Each line below should be repeated exactly as written, with no pictures carried over.

START Exercise data

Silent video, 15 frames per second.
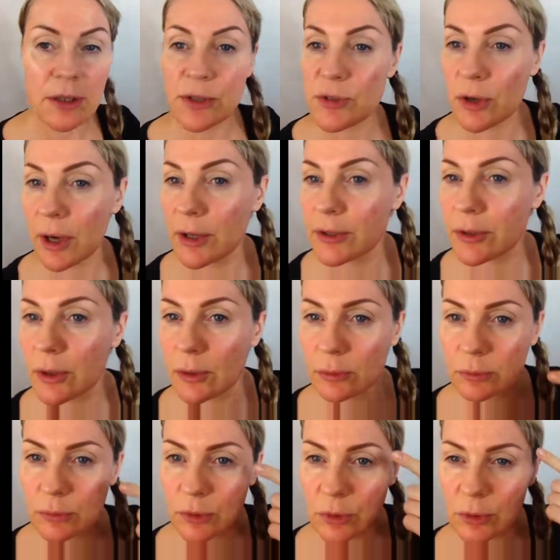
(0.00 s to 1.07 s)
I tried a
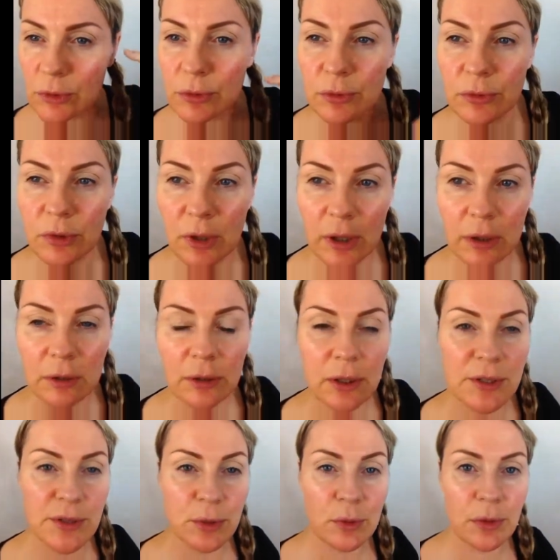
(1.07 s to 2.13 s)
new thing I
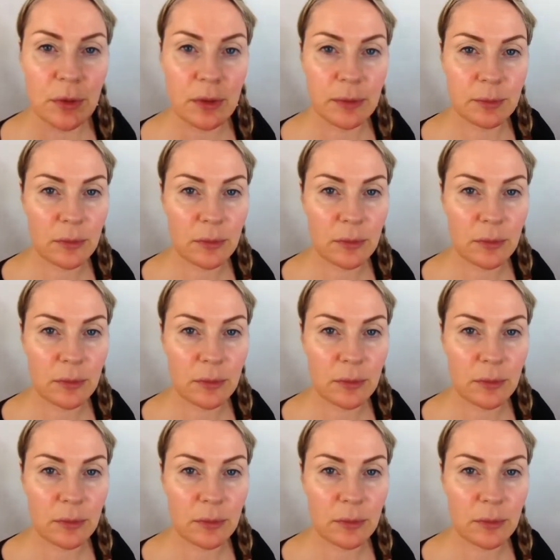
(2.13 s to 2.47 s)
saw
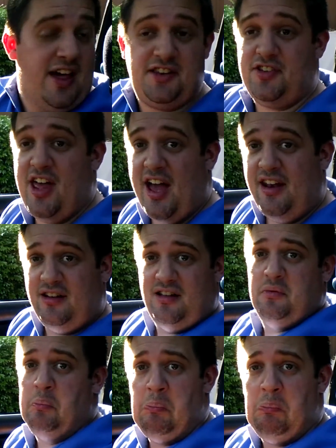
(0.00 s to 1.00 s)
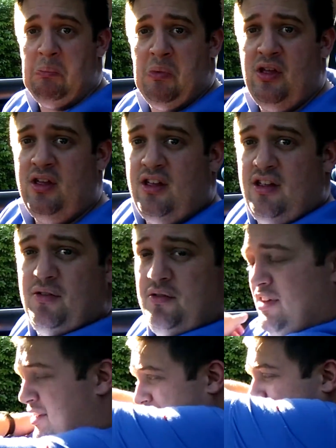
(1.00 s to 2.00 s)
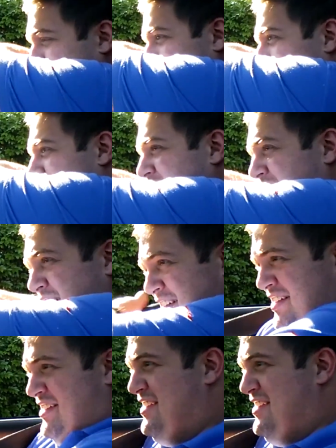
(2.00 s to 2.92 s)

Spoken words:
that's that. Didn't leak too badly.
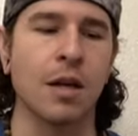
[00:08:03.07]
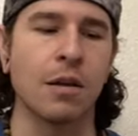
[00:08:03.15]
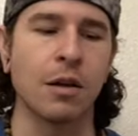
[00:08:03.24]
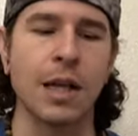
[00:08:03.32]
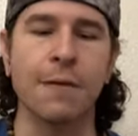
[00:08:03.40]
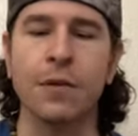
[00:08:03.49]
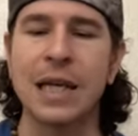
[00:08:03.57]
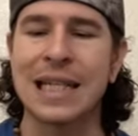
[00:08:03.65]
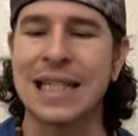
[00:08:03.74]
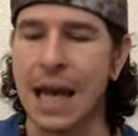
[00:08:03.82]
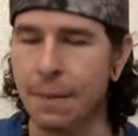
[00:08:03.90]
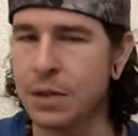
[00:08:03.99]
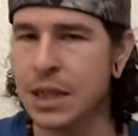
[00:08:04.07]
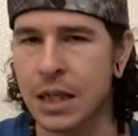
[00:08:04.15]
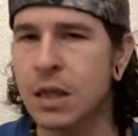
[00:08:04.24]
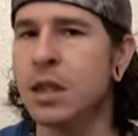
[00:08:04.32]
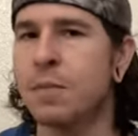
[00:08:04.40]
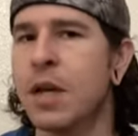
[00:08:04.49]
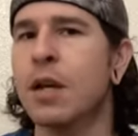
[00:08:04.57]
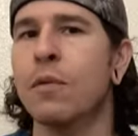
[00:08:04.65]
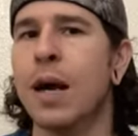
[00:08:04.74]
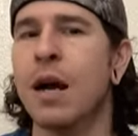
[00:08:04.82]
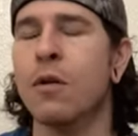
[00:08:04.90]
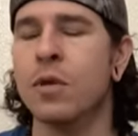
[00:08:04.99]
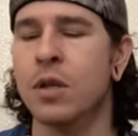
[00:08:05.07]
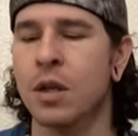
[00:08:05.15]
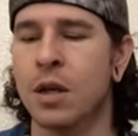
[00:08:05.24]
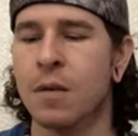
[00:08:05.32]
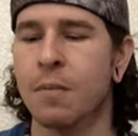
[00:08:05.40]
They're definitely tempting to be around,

END Exercise data

> **Written solution**:
Silent video, 15 frames per second.
(0.00 s to 1.07 s)
I tried a
(1.07 s to 2.13 s)
new thing I
(2.13 s to 2.47 s)
saw
(0.00 s to 1.00 s)
(1.00 s to 2.00 s)
(2.00 s to 2.92 s)

Spoken words:
that's that. Didn't leak too badly.
[00:08:03.07]
[00:08:03.15]
[00:08:03.24]
[00:08:03.32]
[00:08:03.40]
[00:08:03.49]
[00:08:03.57]
[00:08:03.65]
[00:08:03.74]
[00:08:03.82]
[00:08:03.90]
[00:08:03.99]
[00:08:04.07]
[00:08:04.15]
[00:08:04.24]
[00:08:04.32]
[00:08:04.40]
[00:08:04.49]
[00:08:04.57]
[00:08:04.65]
[00:08:04.74]
[00:08:04.82]
[00:08:04.90]
[00:08:04.99]
[00:08:05.07]
[00:08:05.15]
[00:08:05.24]
[00:08:05.32]
[00:08:05.40]
They're definitely tempting to be around,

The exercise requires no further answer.